As I am reading “Light in the Dark,” I am noticing that a frustration is arising when I see the frequent usage of Spanish in the English version of the text. My knowledge of Spanish is advanced enough that I understand the Spanish elements of the text without having to use the dictionary. The words in Spanish are not there because they are untranslatable to English, as the following quote can make apparent: “We are connected to el cenote via the individual and collective árbol de la vida, and our images and ensueños emerge from that connection” (p.5). I understand that the presence of Spanish words is rooted in Anzaldúa’s cultural context, but I begin wondering, why am I so bothered by the choice to include Spanish words in the English version of the text?

The reason for my frustration is that the presence of Spanish words acts as a reminder that the usage of words in my native tongue, Polish, could never occur in an academic text in a similar manner as Spanish in “Light in the Dark.” Spanish, as one of the most popular languages in the world, and as the most learned language other than English in the US, and as a language with a close proximity to Latin, can be easily mixed with English with no fear of leaving the reader helpless (or losing the reader completely).

On the other hand, am I a pies ogrodnika for thinking like that? (Pies ogrodnika is a Polish expression which translates to “the gardener’s dog”, meaning that a person wants to prohibit the other from doing what they don’t want to or can’t do.)

My father’s parents spoke Łemko. Łemko people are a small ethnic minority in the Carpathian Mountains between Poland, Slovakia, and Ukraine, who were brutally displaced and experienced ethnic cleansing by the Soviet forces, causing the Łemko language to almost disappear. Of course, I could not use Łemko words the way Anzaldúa uses Spanish. Due to Anzaldúa’s US-centrism and despite her attempts to formulate a theory of “new tribalism” that would include everyone, I find it very difficult to find an entry point to her conceptions of interconnectivity from where I am positioned. Is it because my ancestors’ oppressor (Russia) had been a political enemy of Anzaldúa’s peoples’ oppressor (USA) that I struggle to feel included in the “new tribalism”?

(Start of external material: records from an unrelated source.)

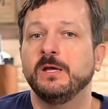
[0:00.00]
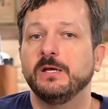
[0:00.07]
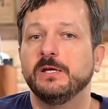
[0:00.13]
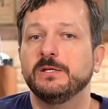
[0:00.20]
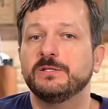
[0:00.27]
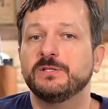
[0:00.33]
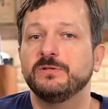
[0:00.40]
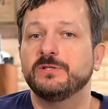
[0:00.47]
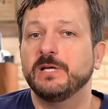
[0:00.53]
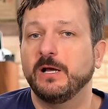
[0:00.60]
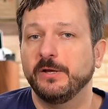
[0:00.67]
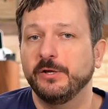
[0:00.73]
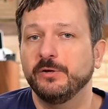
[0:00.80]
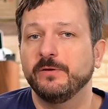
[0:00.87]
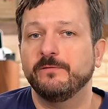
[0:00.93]
is to
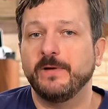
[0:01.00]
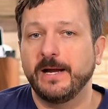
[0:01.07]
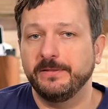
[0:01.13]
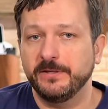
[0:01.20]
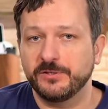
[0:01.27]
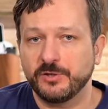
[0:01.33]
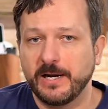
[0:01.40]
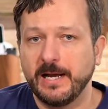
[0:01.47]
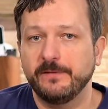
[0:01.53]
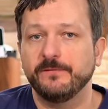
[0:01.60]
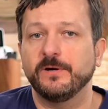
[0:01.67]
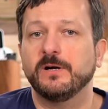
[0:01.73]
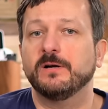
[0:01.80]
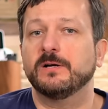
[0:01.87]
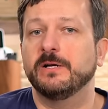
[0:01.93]
tell you to find the
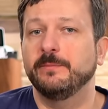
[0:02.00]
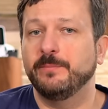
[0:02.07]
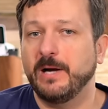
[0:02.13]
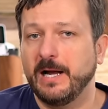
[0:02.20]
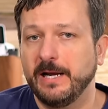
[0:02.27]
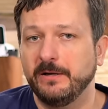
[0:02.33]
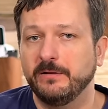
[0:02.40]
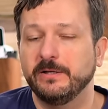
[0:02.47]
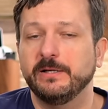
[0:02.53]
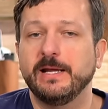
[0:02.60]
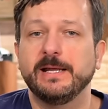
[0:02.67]
driver, compile it,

I am doubtful about the term “new tribalism” because it can be appropriated to align oneself with indigeneity while having no connection to or knowledge of what it is.

Anzaldúa’s proposal that leading our activist and political work should be accomplished through spirituality is powerful, but at the same time comes across to me as a romanticization of spirituality as an unquestionable solution to the world’s problems. Whose version of spirituality shall we follow? Haven’t various forms of spirituality led to the establishment of patriarchal, racial, and extractivist capitalism?

Lastly, I would like to point to what I believe is a serious misreading of Deleuze and Guattari’s work in “Light in the Dark.” Anzaldúa proposes a tree with roots as a symbol of ancestral and racial origins, and writes that “Gilles Deleuze and Félix Guattari use a similar structural model, the rhizome, for the self” (p.68). This is a misinterpretation, because the basic idea behind Deleuze and Guattari’s concept of a rhizome is that it is not a tree (which is hierarchical), but a multiplicity with many entry and exit points, therefore these two models are not similar. In Deleuze and Guattari’s words, “the rhizome is an anti-genealogy”, so suggesting that a theory of ancestral heritage symbolized in a figure of a tree bears similarities with the concept of a rhizome is a misuse of the term.